▶ [EXERCISE DESCRIPTION]: The answer must reproduce every record exactly, with all pictures omitted.

Stored data
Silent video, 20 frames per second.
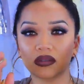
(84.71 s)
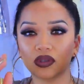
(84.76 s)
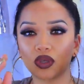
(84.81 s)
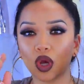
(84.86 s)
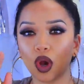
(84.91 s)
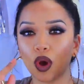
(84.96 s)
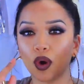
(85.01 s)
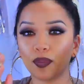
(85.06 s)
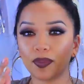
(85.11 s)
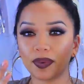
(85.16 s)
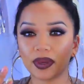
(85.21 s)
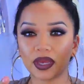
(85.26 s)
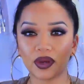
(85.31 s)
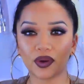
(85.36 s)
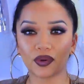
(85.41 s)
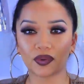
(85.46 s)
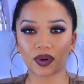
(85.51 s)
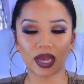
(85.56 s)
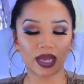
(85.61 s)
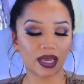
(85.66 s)
Toby
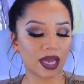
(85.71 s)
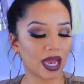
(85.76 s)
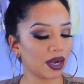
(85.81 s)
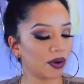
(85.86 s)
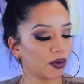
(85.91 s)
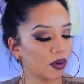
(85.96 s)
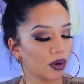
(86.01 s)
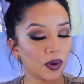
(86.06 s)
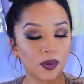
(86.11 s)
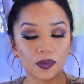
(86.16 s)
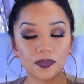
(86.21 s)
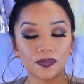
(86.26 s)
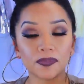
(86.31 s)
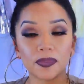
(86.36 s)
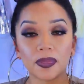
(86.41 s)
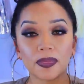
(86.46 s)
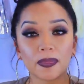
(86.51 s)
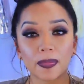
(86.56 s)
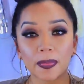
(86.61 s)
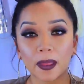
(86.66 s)
gray. I don't know,
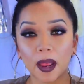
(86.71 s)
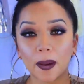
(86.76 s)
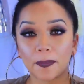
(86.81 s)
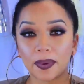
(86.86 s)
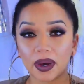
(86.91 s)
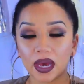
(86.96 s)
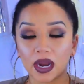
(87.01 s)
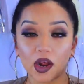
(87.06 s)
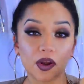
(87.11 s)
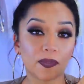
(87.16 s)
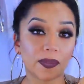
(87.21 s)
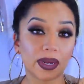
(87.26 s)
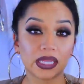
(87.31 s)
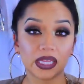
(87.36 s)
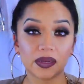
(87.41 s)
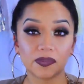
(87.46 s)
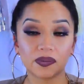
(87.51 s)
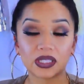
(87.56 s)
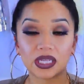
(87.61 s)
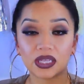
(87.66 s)
but on my
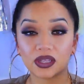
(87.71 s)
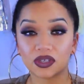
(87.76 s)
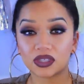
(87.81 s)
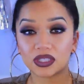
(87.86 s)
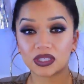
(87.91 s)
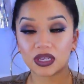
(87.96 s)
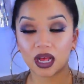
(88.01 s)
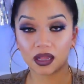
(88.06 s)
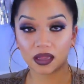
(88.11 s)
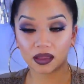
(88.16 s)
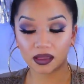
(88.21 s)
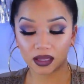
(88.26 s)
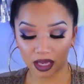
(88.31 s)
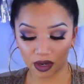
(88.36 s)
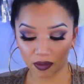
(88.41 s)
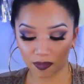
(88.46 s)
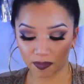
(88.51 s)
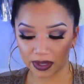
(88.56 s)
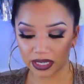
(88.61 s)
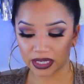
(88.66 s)
lips it looks a
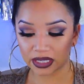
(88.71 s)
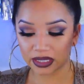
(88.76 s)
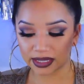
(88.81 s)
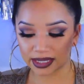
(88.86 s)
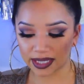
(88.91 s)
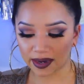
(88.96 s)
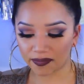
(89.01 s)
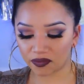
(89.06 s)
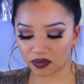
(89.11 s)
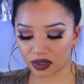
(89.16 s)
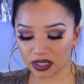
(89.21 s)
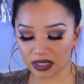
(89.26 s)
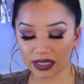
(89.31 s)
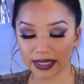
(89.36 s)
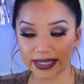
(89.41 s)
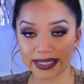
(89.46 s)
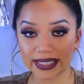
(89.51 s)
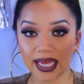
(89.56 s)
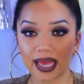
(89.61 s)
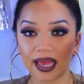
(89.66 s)
little bit
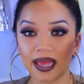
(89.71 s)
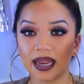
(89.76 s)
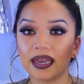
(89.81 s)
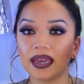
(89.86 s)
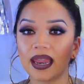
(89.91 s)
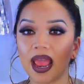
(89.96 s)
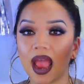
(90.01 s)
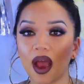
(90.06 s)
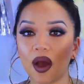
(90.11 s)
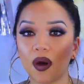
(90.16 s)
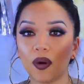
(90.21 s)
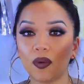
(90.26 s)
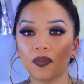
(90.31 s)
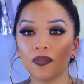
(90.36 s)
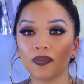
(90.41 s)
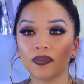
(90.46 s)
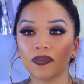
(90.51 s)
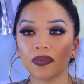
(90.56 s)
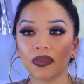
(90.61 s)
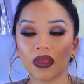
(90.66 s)
different.
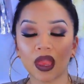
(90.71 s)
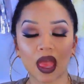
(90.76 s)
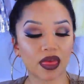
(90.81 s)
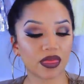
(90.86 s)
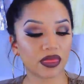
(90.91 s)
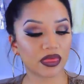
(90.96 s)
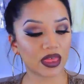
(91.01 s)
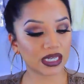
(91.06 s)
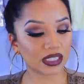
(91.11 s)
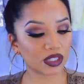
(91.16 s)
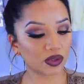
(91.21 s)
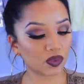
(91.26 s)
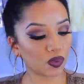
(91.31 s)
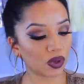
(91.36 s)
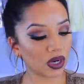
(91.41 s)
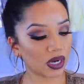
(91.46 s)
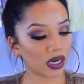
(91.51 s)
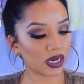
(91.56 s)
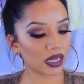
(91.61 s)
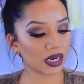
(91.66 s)
Now this
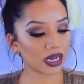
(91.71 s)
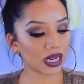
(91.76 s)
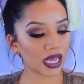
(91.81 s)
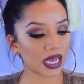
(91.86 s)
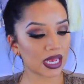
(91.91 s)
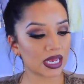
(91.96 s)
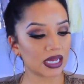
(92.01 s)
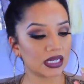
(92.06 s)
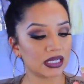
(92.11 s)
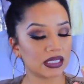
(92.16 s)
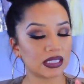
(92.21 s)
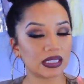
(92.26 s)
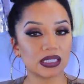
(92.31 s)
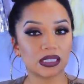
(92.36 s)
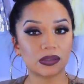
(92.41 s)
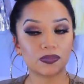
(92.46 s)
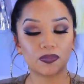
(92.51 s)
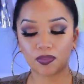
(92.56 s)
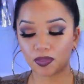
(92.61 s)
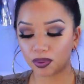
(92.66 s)
one
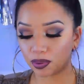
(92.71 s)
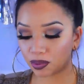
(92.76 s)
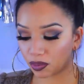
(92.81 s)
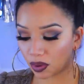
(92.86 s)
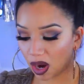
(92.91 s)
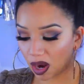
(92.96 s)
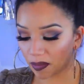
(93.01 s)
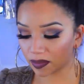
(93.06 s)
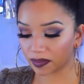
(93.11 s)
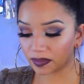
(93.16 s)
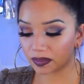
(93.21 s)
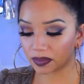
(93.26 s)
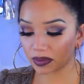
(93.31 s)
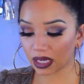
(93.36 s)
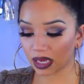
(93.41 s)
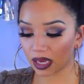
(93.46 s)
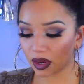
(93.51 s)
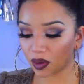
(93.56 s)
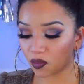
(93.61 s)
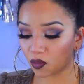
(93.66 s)
is
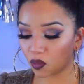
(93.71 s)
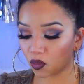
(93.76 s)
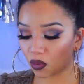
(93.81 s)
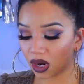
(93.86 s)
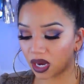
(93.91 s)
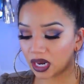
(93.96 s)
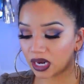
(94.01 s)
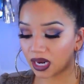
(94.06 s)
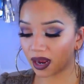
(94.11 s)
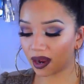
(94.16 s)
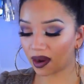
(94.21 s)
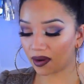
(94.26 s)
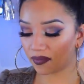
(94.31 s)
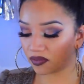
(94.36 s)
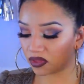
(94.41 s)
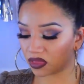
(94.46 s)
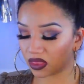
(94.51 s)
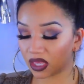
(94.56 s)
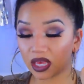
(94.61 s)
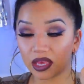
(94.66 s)
probably one
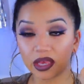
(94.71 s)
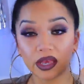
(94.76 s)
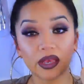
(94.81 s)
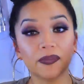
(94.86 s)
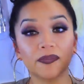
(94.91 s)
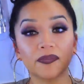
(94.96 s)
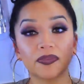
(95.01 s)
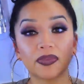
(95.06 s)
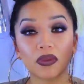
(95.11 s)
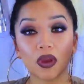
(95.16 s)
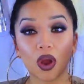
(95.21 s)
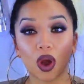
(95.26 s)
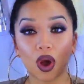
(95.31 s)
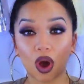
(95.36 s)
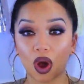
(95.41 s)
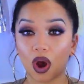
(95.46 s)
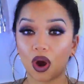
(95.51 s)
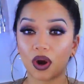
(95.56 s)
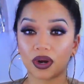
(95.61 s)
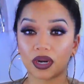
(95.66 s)
of the
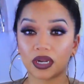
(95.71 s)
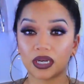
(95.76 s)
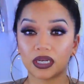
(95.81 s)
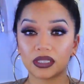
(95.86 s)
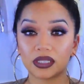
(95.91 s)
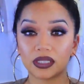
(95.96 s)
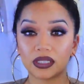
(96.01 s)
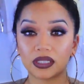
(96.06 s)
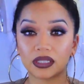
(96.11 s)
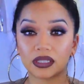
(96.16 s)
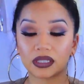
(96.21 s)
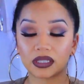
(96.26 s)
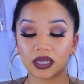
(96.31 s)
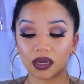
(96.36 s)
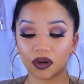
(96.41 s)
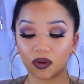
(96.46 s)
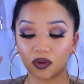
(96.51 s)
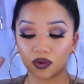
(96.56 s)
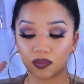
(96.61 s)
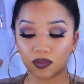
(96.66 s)
hardest
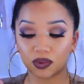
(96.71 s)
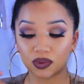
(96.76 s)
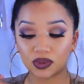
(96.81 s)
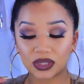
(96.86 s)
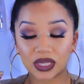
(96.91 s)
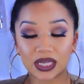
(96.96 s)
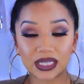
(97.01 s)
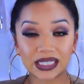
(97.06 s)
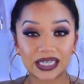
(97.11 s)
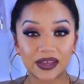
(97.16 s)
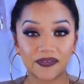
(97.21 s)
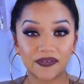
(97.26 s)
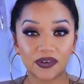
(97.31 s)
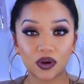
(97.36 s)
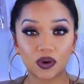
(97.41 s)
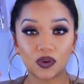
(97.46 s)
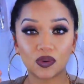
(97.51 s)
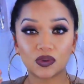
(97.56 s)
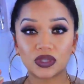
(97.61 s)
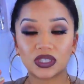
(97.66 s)
or most
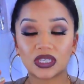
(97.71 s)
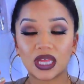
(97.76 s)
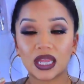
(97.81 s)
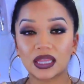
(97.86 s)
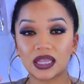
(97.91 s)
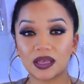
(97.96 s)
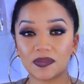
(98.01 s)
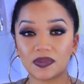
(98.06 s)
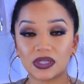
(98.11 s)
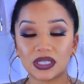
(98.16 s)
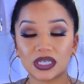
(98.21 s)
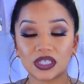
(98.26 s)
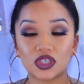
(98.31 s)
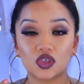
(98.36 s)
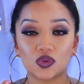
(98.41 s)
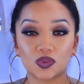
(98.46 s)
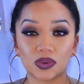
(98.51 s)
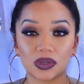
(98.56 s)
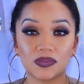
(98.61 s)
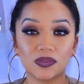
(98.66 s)
difficult lipstick
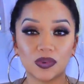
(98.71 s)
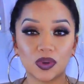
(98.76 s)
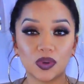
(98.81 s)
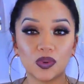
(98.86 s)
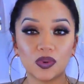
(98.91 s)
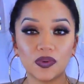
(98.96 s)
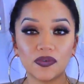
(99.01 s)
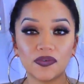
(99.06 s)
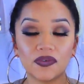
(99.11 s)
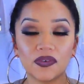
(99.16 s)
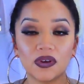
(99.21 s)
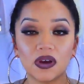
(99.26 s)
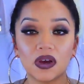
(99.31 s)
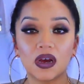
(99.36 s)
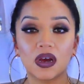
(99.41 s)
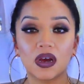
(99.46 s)
to remove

▶ [ANSWER TO THIS PROBLEM]:
Silent video, 20 frames per second.
(84.71 s)
(84.76 s)
(84.81 s)
(84.86 s)
(84.91 s)
(84.96 s)
(85.01 s)
(85.06 s)
(85.11 s)
(85.16 s)
(85.21 s)
(85.26 s)
(85.31 s)
(85.36 s)
(85.41 s)
(85.46 s)
(85.51 s)
(85.56 s)
(85.61 s)
(85.66 s)
Toby
(85.71 s)
(85.76 s)
(85.81 s)
(85.86 s)
(85.91 s)
(85.96 s)
(86.01 s)
(86.06 s)
(86.11 s)
(86.16 s)
(86.21 s)
(86.26 s)
(86.31 s)
(86.36 s)
(86.41 s)
(86.46 s)
(86.51 s)
(86.56 s)
(86.61 s)
(86.66 s)
gray. I don't know,
(86.71 s)
(86.76 s)
(86.81 s)
(86.86 s)
(86.91 s)
(86.96 s)
(87.01 s)
(87.06 s)
(87.11 s)
(87.16 s)
(87.21 s)
(87.26 s)
(87.31 s)
(87.36 s)
(87.41 s)
(87.46 s)
(87.51 s)
(87.56 s)
(87.61 s)
(87.66 s)
but on my
(87.71 s)
(87.76 s)
(87.81 s)
(87.86 s)
(87.91 s)
(87.96 s)
(88.01 s)
(88.06 s)
(88.11 s)
(88.16 s)
(88.21 s)
(88.26 s)
(88.31 s)
(88.36 s)
(88.41 s)
(88.46 s)
(88.51 s)
(88.56 s)
(88.61 s)
(88.66 s)
lips it looks a
(88.71 s)
(88.76 s)
(88.81 s)
(88.86 s)
(88.91 s)
(88.96 s)
(89.01 s)
(89.06 s)
(89.11 s)
(89.16 s)
(89.21 s)
(89.26 s)
(89.31 s)
(89.36 s)
(89.41 s)
(89.46 s)
(89.51 s)
(89.56 s)
(89.61 s)
(89.66 s)
little bit
(89.71 s)
(89.76 s)
(89.81 s)
(89.86 s)
(89.91 s)
(89.96 s)
(90.01 s)
(90.06 s)
(90.11 s)
(90.16 s)
(90.21 s)
(90.26 s)
(90.31 s)
(90.36 s)
(90.41 s)
(90.46 s)
(90.51 s)
(90.56 s)
(90.61 s)
(90.66 s)
different.
(90.71 s)
(90.76 s)
(90.81 s)
(90.86 s)
(90.91 s)
(90.96 s)
(91.01 s)
(91.06 s)
(91.11 s)
(91.16 s)
(91.21 s)
(91.26 s)
(91.31 s)
(91.36 s)
(91.41 s)
(91.46 s)
(91.51 s)
(91.56 s)
(91.61 s)
(91.66 s)
Now this
(91.71 s)
(91.76 s)
(91.81 s)
(91.86 s)
(91.91 s)
(91.96 s)
(92.01 s)
(92.06 s)
(92.11 s)
(92.16 s)
(92.21 s)
(92.26 s)
(92.31 s)
(92.36 s)
(92.41 s)
(92.46 s)
(92.51 s)
(92.56 s)
(92.61 s)
(92.66 s)
one
(92.71 s)
(92.76 s)
(92.81 s)
(92.86 s)
(92.91 s)
(92.96 s)
(93.01 s)
(93.06 s)
(93.11 s)
(93.16 s)
(93.21 s)
(93.26 s)
(93.31 s)
(93.36 s)
(93.41 s)
(93.46 s)
(93.51 s)
(93.56 s)
(93.61 s)
(93.66 s)
is
(93.71 s)
(93.76 s)
(93.81 s)
(93.86 s)
(93.91 s)
(93.96 s)
(94.01 s)
(94.06 s)
(94.11 s)
(94.16 s)
(94.21 s)
(94.26 s)
(94.31 s)
(94.36 s)
(94.41 s)
(94.46 s)
(94.51 s)
(94.56 s)
(94.61 s)
(94.66 s)
probably one
(94.71 s)
(94.76 s)
(94.81 s)
(94.86 s)
(94.91 s)
(94.96 s)
(95.01 s)
(95.06 s)
(95.11 s)
(95.16 s)
(95.21 s)
(95.26 s)
(95.31 s)
(95.36 s)
(95.41 s)
(95.46 s)
(95.51 s)
(95.56 s)
(95.61 s)
(95.66 s)
of the
(95.71 s)
(95.76 s)
(95.81 s)
(95.86 s)
(95.91 s)
(95.96 s)
(96.01 s)
(96.06 s)
(96.11 s)
(96.16 s)
(96.21 s)
(96.26 s)
(96.31 s)
(96.36 s)
(96.41 s)
(96.46 s)
(96.51 s)
(96.56 s)
(96.61 s)
(96.66 s)
hardest
(96.71 s)
(96.76 s)
(96.81 s)
(96.86 s)
(96.91 s)
(96.96 s)
(97.01 s)
(97.06 s)
(97.11 s)
(97.16 s)
(97.21 s)
(97.26 s)
(97.31 s)
(97.36 s)
(97.41 s)
(97.46 s)
(97.51 s)
(97.56 s)
(97.61 s)
(97.66 s)
or most
(97.71 s)
(97.76 s)
(97.81 s)
(97.86 s)
(97.91 s)
(97.96 s)
(98.01 s)
(98.06 s)
(98.11 s)
(98.16 s)
(98.21 s)
(98.26 s)
(98.31 s)
(98.36 s)
(98.41 s)
(98.46 s)
(98.51 s)
(98.56 s)
(98.61 s)
(98.66 s)
difficult lipstick
(98.71 s)
(98.76 s)
(98.81 s)
(98.86 s)
(98.91 s)
(98.96 s)
(99.01 s)
(99.06 s)
(99.11 s)
(99.16 s)
(99.21 s)
(99.26 s)
(99.31 s)
(99.36 s)
(99.41 s)
(99.46 s)
to remove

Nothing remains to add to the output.